#### PROBLEM TO WORK ON:
Give every line from the entries that contains "speaker".

#### DATA SHOWN:
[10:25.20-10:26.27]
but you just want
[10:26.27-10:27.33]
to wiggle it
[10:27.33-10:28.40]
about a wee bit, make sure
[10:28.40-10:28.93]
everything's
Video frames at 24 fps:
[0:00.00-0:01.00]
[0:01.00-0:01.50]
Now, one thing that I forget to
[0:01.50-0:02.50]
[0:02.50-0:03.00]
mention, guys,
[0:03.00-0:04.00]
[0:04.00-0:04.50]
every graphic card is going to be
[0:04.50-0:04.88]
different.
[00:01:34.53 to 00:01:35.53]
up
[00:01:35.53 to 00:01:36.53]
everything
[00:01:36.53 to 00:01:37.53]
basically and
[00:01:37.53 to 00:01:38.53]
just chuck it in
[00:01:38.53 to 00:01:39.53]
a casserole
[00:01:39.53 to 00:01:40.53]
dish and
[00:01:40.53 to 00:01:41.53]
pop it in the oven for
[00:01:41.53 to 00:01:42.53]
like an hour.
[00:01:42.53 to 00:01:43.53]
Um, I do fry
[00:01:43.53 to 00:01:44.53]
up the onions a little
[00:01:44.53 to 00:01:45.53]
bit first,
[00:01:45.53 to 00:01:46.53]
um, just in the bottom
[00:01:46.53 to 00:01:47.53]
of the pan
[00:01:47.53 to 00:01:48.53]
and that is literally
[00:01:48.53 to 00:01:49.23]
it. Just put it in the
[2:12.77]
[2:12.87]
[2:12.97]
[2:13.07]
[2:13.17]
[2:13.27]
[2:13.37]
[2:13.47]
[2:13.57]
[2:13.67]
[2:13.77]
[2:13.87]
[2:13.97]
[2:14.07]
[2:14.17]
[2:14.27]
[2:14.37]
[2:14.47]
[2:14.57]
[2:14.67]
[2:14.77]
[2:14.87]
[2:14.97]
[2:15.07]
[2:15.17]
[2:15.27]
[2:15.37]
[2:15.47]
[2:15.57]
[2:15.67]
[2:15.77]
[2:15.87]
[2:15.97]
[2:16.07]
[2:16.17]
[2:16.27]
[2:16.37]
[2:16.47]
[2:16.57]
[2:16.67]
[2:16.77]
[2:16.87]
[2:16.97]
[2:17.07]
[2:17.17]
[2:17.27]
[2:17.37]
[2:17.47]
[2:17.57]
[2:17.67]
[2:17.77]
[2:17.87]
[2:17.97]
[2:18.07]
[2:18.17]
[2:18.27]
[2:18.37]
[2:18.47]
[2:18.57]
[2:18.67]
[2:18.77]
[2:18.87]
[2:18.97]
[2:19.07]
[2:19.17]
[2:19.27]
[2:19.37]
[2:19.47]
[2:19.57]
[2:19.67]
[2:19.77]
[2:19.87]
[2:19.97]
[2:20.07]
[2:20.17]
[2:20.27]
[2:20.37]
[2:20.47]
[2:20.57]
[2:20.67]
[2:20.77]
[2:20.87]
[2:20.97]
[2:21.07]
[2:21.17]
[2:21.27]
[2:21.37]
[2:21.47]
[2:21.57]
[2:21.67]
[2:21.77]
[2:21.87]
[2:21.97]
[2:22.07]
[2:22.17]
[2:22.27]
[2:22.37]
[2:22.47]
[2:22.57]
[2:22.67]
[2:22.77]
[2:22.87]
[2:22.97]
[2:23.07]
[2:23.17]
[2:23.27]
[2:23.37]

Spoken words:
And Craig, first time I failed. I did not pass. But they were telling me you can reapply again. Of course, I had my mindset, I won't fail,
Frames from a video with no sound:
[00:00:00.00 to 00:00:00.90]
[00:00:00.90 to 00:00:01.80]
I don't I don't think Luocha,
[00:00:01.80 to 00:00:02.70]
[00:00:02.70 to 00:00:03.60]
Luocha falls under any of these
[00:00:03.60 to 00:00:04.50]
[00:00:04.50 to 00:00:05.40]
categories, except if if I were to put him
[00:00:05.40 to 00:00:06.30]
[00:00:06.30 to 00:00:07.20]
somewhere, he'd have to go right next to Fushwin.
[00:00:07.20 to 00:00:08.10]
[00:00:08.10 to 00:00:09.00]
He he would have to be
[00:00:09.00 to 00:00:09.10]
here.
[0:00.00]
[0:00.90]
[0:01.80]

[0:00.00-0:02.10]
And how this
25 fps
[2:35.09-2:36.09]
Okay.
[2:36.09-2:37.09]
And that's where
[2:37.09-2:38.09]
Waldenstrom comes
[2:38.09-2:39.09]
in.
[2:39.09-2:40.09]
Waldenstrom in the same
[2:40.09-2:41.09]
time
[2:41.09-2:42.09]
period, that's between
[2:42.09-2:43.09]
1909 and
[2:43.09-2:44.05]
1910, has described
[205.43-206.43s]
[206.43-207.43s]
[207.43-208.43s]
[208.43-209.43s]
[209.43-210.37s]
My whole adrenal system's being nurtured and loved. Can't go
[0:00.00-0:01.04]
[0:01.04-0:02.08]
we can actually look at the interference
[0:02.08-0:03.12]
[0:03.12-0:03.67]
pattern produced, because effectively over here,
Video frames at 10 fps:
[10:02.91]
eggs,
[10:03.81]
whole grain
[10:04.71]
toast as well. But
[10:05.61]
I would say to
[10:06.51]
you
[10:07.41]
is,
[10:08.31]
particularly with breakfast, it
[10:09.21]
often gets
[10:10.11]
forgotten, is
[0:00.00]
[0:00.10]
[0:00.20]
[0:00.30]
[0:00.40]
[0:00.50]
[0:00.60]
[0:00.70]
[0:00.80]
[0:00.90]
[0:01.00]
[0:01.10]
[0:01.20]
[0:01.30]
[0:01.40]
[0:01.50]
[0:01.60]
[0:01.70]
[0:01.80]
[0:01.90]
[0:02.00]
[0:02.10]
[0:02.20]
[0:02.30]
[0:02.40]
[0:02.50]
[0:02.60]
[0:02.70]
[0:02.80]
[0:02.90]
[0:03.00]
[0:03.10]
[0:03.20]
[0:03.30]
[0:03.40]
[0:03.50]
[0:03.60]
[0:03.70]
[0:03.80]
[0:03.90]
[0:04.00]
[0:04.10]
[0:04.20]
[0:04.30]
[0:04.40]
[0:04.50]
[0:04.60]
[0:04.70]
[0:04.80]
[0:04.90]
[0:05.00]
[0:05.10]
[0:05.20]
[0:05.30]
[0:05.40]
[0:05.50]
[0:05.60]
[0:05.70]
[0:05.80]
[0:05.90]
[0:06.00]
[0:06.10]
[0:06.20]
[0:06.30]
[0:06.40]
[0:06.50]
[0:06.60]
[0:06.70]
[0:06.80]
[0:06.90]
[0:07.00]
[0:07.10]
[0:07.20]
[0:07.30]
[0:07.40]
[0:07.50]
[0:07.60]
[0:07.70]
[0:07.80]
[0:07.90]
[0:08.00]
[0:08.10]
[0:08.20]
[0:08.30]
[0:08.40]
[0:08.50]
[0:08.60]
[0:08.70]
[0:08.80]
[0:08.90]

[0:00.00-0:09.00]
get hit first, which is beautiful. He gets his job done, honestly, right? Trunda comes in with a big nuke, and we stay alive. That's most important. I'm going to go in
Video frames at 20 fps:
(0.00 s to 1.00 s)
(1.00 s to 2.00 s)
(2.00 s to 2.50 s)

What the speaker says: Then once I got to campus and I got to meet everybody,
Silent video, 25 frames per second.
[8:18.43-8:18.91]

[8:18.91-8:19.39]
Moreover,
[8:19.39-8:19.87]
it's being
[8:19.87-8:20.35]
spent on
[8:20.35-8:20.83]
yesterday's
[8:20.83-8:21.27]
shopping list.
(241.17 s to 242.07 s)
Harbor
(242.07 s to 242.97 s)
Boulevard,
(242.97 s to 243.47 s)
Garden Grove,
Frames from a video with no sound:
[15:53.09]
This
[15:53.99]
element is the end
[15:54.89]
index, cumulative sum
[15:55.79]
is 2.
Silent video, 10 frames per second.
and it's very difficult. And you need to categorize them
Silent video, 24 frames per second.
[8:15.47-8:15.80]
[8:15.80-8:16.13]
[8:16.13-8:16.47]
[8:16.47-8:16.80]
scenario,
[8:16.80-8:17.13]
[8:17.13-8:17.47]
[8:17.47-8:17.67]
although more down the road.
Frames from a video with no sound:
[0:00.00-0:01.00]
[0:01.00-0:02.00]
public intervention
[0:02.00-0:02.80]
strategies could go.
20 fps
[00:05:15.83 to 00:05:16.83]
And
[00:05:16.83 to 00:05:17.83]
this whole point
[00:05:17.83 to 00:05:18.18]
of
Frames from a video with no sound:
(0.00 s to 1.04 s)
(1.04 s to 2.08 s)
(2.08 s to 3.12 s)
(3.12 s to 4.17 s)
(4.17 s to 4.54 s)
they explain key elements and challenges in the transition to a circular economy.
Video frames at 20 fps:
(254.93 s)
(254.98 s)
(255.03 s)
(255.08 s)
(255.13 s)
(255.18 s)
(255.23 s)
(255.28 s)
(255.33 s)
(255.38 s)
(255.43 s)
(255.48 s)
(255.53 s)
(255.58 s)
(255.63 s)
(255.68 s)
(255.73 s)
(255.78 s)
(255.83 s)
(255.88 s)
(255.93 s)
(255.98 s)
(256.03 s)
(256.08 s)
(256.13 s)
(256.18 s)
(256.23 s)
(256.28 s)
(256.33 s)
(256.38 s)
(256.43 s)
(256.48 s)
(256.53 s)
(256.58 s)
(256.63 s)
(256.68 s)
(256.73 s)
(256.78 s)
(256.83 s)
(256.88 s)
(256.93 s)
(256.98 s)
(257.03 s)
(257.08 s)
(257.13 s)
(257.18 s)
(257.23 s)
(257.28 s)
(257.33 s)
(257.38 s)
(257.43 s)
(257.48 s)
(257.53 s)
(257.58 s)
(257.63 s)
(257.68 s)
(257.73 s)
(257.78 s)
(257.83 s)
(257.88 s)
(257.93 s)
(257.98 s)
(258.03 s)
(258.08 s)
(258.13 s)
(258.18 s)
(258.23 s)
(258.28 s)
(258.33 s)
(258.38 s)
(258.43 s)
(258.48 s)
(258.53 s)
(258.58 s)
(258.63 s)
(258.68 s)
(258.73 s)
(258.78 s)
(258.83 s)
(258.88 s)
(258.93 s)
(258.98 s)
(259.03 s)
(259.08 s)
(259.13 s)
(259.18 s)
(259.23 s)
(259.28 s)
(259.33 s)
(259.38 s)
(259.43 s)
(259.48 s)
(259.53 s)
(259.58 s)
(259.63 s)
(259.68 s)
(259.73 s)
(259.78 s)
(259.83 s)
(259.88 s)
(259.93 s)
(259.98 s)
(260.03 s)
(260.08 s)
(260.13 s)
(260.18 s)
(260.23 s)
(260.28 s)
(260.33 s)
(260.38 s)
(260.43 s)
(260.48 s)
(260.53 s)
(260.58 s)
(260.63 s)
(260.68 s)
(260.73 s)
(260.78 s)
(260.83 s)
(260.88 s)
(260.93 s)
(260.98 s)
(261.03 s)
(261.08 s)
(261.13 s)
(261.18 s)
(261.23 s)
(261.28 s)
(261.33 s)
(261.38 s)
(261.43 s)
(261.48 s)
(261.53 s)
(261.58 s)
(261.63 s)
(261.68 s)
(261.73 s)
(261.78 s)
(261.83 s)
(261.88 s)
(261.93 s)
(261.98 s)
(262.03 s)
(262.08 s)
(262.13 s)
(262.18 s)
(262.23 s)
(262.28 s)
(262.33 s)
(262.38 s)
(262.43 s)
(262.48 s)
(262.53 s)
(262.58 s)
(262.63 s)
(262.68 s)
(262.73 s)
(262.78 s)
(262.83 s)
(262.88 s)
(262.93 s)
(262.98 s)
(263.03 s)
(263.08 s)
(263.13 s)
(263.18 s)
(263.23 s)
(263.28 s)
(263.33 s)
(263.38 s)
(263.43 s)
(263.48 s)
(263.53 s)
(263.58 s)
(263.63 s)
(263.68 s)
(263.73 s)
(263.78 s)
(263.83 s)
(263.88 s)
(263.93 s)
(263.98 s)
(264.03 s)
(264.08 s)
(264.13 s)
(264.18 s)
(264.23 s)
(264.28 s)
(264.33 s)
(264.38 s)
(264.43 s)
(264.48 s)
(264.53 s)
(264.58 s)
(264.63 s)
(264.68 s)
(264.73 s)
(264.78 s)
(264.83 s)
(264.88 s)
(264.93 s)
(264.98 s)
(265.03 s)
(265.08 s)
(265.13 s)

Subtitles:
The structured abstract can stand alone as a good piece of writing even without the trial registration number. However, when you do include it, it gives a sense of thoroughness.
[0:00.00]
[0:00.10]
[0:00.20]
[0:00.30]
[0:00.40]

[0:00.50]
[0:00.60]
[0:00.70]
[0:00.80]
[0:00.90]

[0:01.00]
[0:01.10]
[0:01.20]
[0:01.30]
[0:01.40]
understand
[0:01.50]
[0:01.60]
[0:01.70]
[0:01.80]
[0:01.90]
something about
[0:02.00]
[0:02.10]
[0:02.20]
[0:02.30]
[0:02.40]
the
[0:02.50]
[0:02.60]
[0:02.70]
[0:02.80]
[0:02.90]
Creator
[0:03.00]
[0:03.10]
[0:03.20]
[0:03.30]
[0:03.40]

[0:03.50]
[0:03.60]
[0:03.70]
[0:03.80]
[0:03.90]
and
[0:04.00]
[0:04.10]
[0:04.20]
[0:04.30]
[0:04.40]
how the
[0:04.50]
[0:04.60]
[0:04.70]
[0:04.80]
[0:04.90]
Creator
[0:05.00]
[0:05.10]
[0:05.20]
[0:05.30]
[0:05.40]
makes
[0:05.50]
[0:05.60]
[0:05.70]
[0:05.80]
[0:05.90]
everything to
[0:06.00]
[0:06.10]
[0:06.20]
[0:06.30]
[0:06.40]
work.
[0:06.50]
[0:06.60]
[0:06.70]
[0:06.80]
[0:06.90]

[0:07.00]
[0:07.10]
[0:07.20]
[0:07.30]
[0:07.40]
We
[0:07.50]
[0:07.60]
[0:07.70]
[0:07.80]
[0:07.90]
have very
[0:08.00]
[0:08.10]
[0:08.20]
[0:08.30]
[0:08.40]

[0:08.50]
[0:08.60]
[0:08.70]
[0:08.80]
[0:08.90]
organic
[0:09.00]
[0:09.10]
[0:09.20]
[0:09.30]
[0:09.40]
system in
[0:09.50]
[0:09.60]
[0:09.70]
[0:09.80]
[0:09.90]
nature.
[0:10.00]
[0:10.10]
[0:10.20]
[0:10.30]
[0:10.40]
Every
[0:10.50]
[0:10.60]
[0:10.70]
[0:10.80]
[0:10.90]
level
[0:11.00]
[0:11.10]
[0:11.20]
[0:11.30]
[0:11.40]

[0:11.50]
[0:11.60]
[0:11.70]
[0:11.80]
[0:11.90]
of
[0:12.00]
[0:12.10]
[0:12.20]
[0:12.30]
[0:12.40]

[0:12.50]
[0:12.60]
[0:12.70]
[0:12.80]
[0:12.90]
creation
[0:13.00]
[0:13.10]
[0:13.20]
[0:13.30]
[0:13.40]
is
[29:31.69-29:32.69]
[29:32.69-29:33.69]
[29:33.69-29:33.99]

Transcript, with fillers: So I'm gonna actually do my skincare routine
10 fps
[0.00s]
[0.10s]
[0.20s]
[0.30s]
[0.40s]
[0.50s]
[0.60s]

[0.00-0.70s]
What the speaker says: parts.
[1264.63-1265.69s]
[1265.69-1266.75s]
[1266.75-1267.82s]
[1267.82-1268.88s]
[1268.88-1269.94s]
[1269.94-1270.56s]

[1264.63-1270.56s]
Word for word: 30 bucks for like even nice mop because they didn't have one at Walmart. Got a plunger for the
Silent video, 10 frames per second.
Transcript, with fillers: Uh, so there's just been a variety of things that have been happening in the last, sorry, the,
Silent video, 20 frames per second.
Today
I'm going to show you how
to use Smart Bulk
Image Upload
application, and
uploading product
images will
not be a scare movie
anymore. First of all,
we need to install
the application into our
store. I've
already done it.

#### SOLUTION TO THE PROBLEM:
What the speaker says: Then once I got to campus and I got to meet everybody,
What the speaker says: parts.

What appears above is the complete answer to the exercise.